Sunday, September 28, 2008

Orchids


One of the great things about gardening is the wide variety of forms it takes. There are types of gardening that suit almost all temperaments, and most of us can find one that suits. For some it is the extensive cultivation of vegetables that is most satisfying, while others want to create an elaborate landscape. Still others are focused on making a peaceful place for their relaxation, while others want flowers, sometimes at the expense of all else. There are even some who prefer to grow challenging plants, so they can have the thrill of raising flowers that others cannot succeed with.
Sometimes these groups overlap, and surely those who are looking for plants that promise exciting and superb flowers, yet can also offer a degree of difficulty in cultivation, are drawn to try the many members of the orchid family. They are sometimes drawn in by those that are easy to cultivate - the Cymbidiums or Australian Dendorobiums – and then find themselves moving on to more and more challenging plants.
Among the orchids there are plants that are about as challenging as it is possible to find in the gardening world, but there are also plenty that are relatively easy to grow and certainly offer a great return in flowering display.

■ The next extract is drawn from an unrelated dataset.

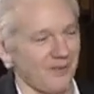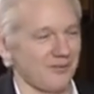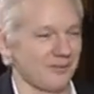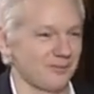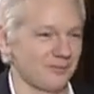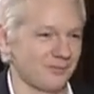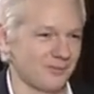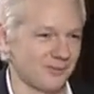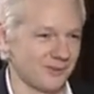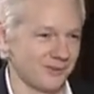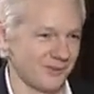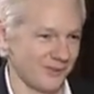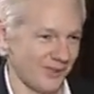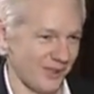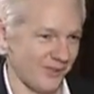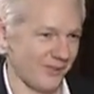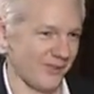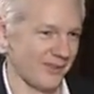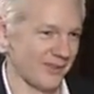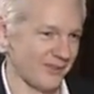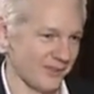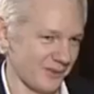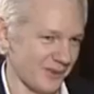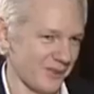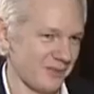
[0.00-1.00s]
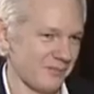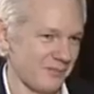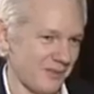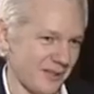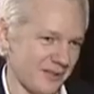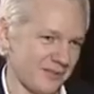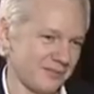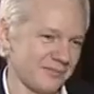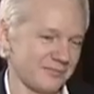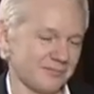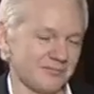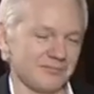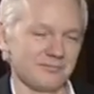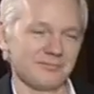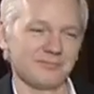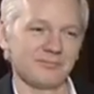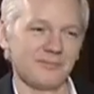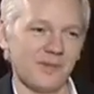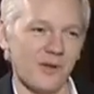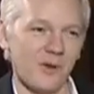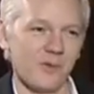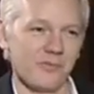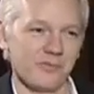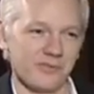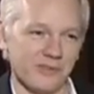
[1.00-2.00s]
I wouldn't go into it, but
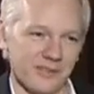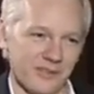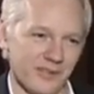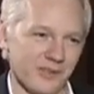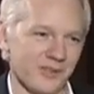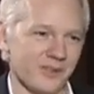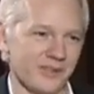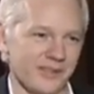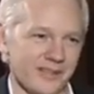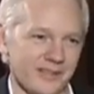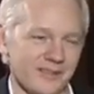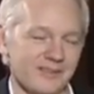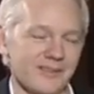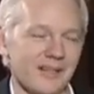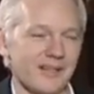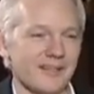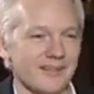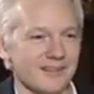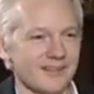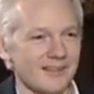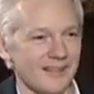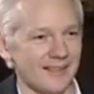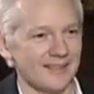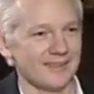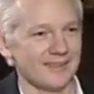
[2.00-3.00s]
hopefully earlier rather than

There are over 20,000 species of orchid in the wild and almost innumerable hybrids. They grow almost everywhere in the world – the only continent without orchids is Antarctica. There are wonderfully delicate native orchids, usually without large flowers, but often deliciously scented, and well worth looking out for in the forest. Some of these are amenable to cultivation and make charming plants for the bush house or cool conservatory. At the other end of the scale are the warm temperature beauties with chocolate box flowers.

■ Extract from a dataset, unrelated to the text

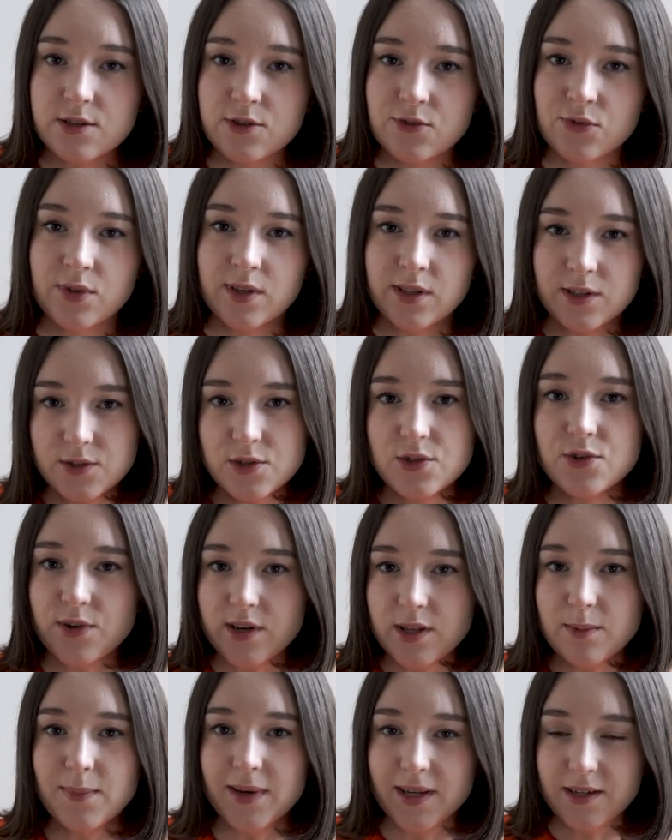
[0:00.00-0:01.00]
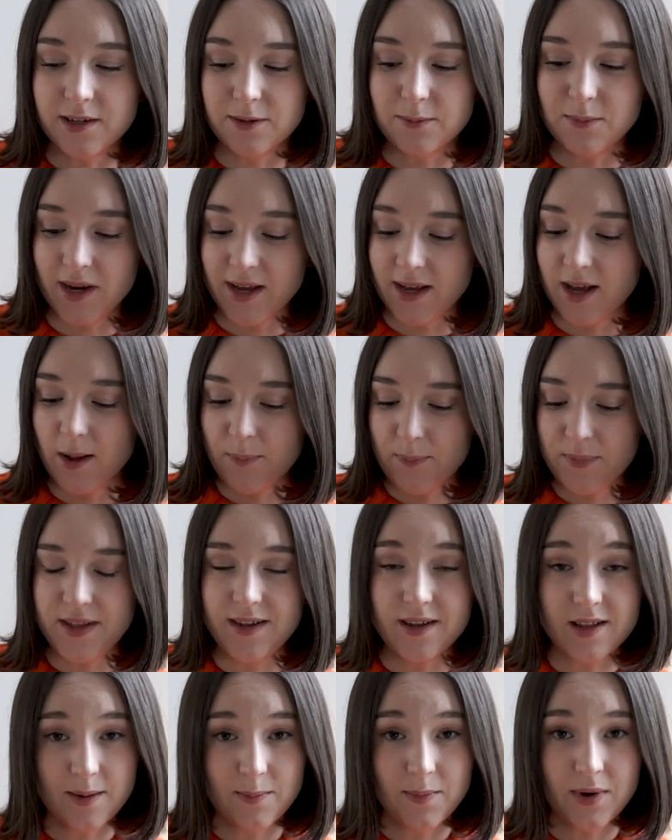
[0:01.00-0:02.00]
to illustrate better my
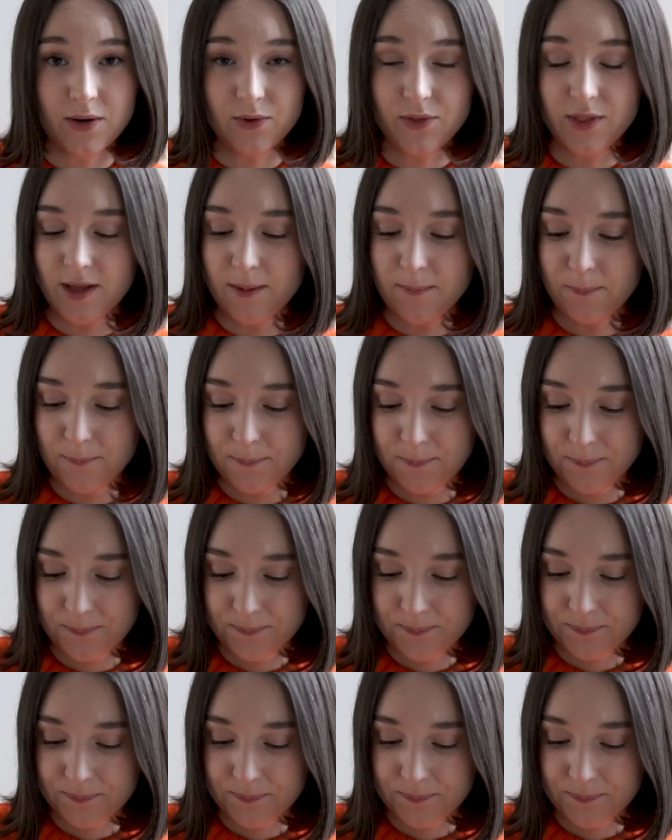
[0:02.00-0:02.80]
opinion about them.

Most cultivate orchids are epiphytes, or lithophytes – they live on trees or on rocks – so they obviously have need perfect drainage. Most will grow well on a potting mix made of pine bark, readily available from nurseries. Do not plant in ordinary soil or common potting mix- your plant will not thrive at all.

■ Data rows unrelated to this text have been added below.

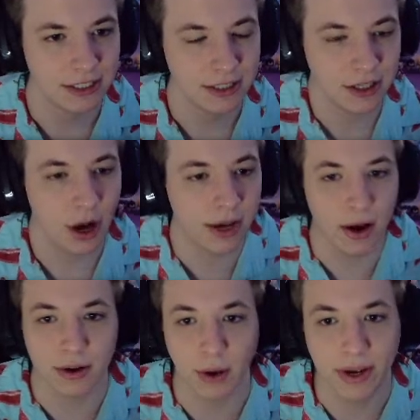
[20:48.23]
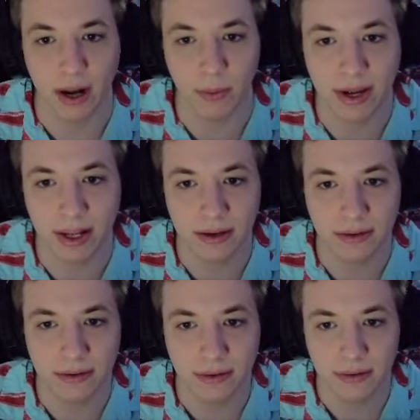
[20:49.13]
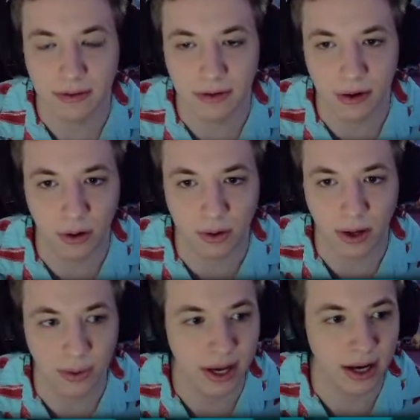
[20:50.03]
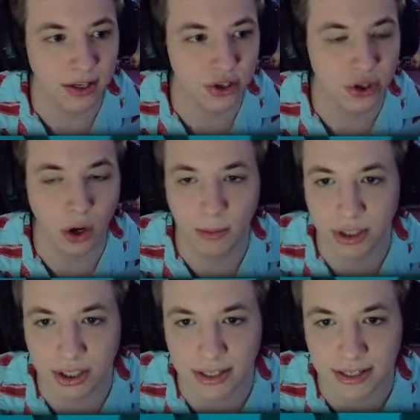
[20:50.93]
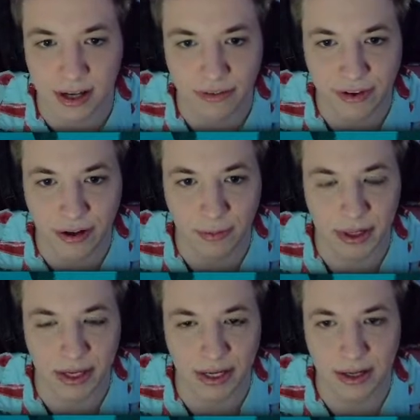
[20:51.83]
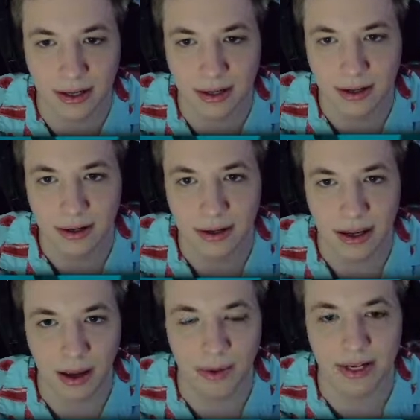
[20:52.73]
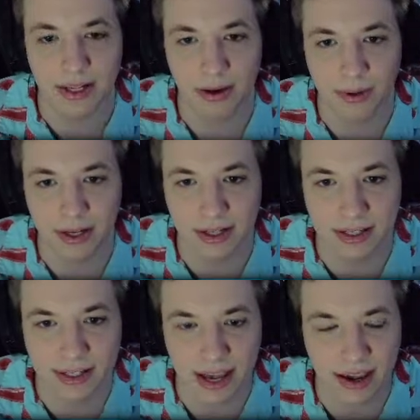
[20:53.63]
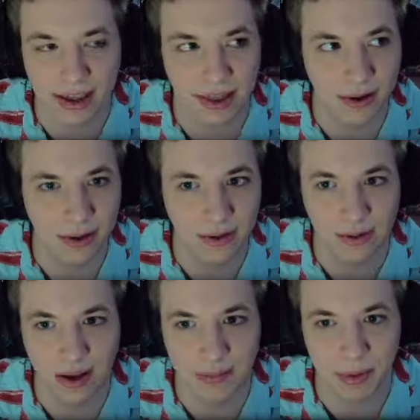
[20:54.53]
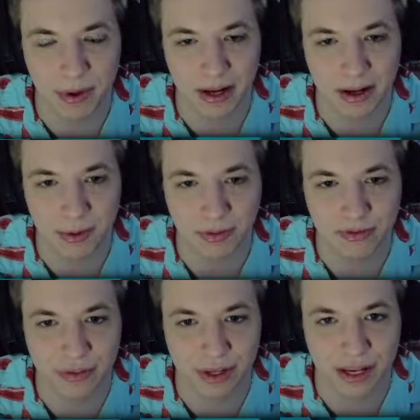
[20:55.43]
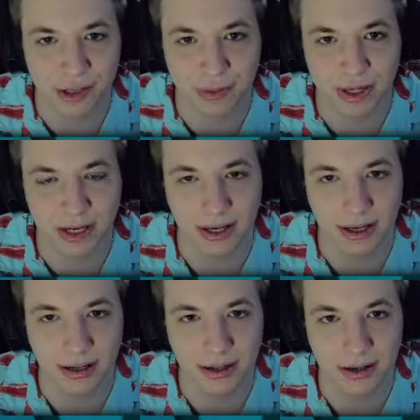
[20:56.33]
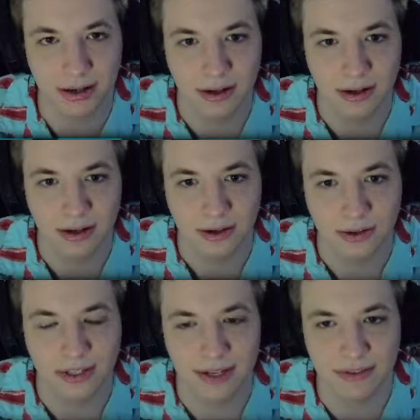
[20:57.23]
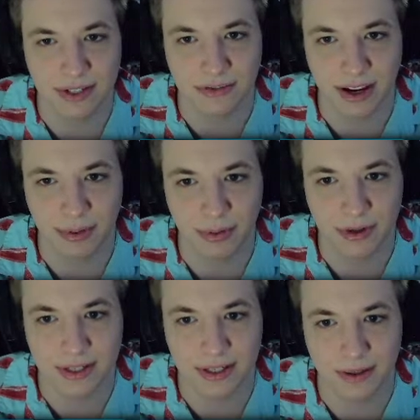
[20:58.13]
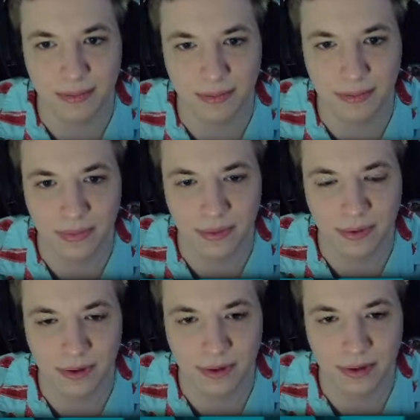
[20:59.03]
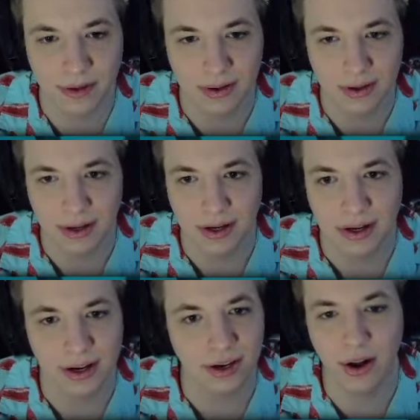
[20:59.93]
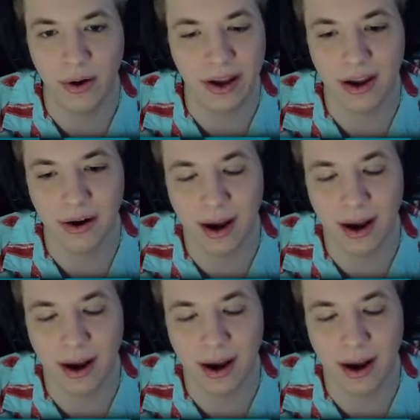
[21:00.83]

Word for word: Okay, okay, we got it. We got it. Oh, okay, we got so much good stuff here, but I mean, are we gonna stay though? I mean, we got 140 HP, so this gives us vampirism. You know what? No, I'm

As many cultivated orchids are derived from plants that live in tree canopies, some sort of cover from harsh sunlight is essential. A shaded conservatory will serve well, or a specially constructed shade house. Do not forget that plants grow at all levels in the forest and plants that grow higher in the canopy will need more light than those whose natural habitat is the forest floor. As a general rule, if the leaves look lush and drawn, they are probably not getting enough light, while, on the other hand, if they are yellowish and unthrifty, they are probably getting too much light.
Good air circulation is also important, as you would expect from plants that live in forest canopies. If orchids are grown in glasshouse or conservatories, where they can be supplied with extra warmth over winter, it is important to maintain good air circulation by using fans.
Watering and feeding can be a bit of a challenge to the beginner, but it is best to remember that, in the wild, these plants receive a steady flow of nutriment from their environment, and they never sit in a pool of water. For the home cultivator, that means ensuring the plants have a stream of food in the growing season – spring, through to autumn – usually in the form of a slow release fertiliser in the bark, coupled with liquid food in their water. Cymbidiums, which are probably the most commonly grown orchid, are enthusiastic feeders and need a constant supply of food.